Auenstein/Birmenstorf/Baden

Ein Hinkelstein geht in Arbeit

Ramin Dänzer mit dem Rohling.  Walter Schwager

Ramin Dänzer mit dem Rohling. Walter Schwager

Vom Steinbruch in Dänzers Atelier und dann ans Stadtfest 2012: Vor knapp 30 Jahren hatte Pro Natura den Steinbruch Fahr von der Lenzburger Firma Häfeli erworben. Das Geotop macht die Urkräfte sichtbar, die über tausende Jahre die Region formten.

Man weiss: Es ist ein spezielles Dorf, diese widerspenstige gallische Siedlung um Asterix und Obelix. So speziell ist die Geschichte dieses Hinkelsteins aus dem Steinbruch Fahr.

Am Badener Stadtfest 2012 werden die Quartiervereine Limmat rechts und Chrüzliberg gemeinsam das gallische Dorf zur Auferstehung bringen. Was liegt näher, als die Beiz mit einem Hinkelstein zu dekorieren? Nur: Woher nehmen? Johannes Jenny, Geschäftsführer der Pro Natura und Vorstandsmitglied des QV Limmat rechts, wusste Rat.

Ein Stück Geologie aus dem Geotop

Vor knapp 30 Jahren hatte Pro Natura, damals noch Bund für Naturschutz, den Steinbruch Fahr von der Lenzburger Firma Häfeli erworben. Das einzigartige Geotop macht wie kaum ein anderer Ort sichtbar, wie sich das Jurameer einst zum Faltenjura schichtete und an dessen Rande die Schichten unter die Molasse des Mittellandes tauchen. Bei Frost und Tauwetter ist ein Teil der Felswand in die Tiefe gestürzt. Das Grollen beim Felssturz habe die Anwohner zwar erstaunt, sagt Jenny. Doch niemand, auch nicht die Bewohner über dem Steinbruch, fühlte sich beunruhigt. Geologen vermuten aber, dass die Klüfte bis unter die über den Felsen gelegenen Häuser reichen würden.

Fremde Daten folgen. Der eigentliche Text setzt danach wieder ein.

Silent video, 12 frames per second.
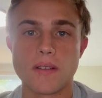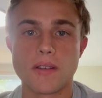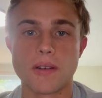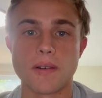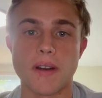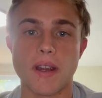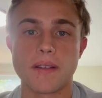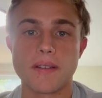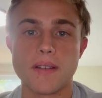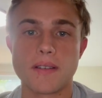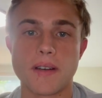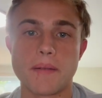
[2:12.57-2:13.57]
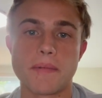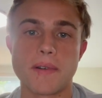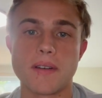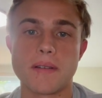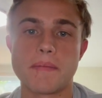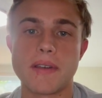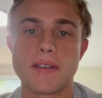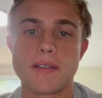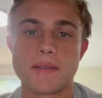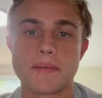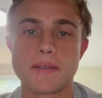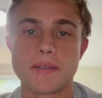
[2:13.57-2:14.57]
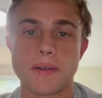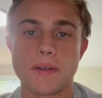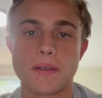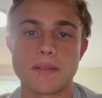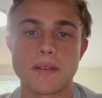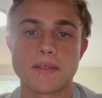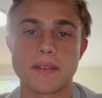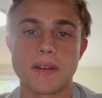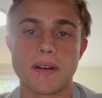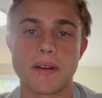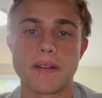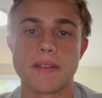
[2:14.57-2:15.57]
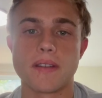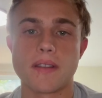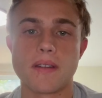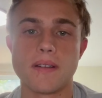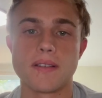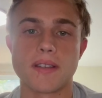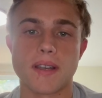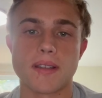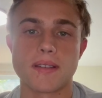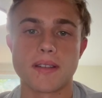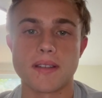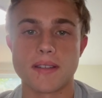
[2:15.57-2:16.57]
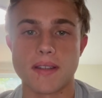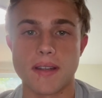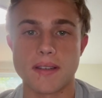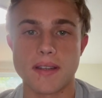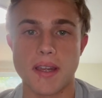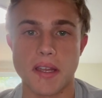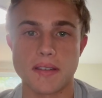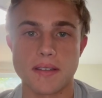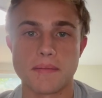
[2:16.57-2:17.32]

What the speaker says: To correctly interpret a patient's results on the 30-second sit-to-stand test,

Das Geotop muss aus sicherheits- und versicherungstechnischen Gründen saniert werden. «Laut geologischem Gutachten muss der Kalkfelsen mit Betonrippen abgestützt werden», sagt Jenny. Pro Natura wird als Eigentümerin einen Teil der Kosten tragen, 40 Prozent übernimmt das Amt für Gebäudeversicherung. Ob Gemeinde und Kanton, die einst oberhalb des Felsens das Bauland einzonten beziehungsweise bewilligten, sich an den Kosten beteiligen würden, ist laut Jenny noch ungewiss.

Dem Felsbrocken, der gestern abtransportiert wurde, dürfte das egal sein. Die Firma Umbricht brachte den Dreitönner ins Atelier von Ramin Dänzer. Der Birmenstorfer Künstler wird daraus bis 17. August 2012 einen währschaften Hinkelstein hauen. Kaufofferten nimmt Pro Natura schon jetzt entgegen. Mit dem Erlös wird ein neues Geotop geschaffen.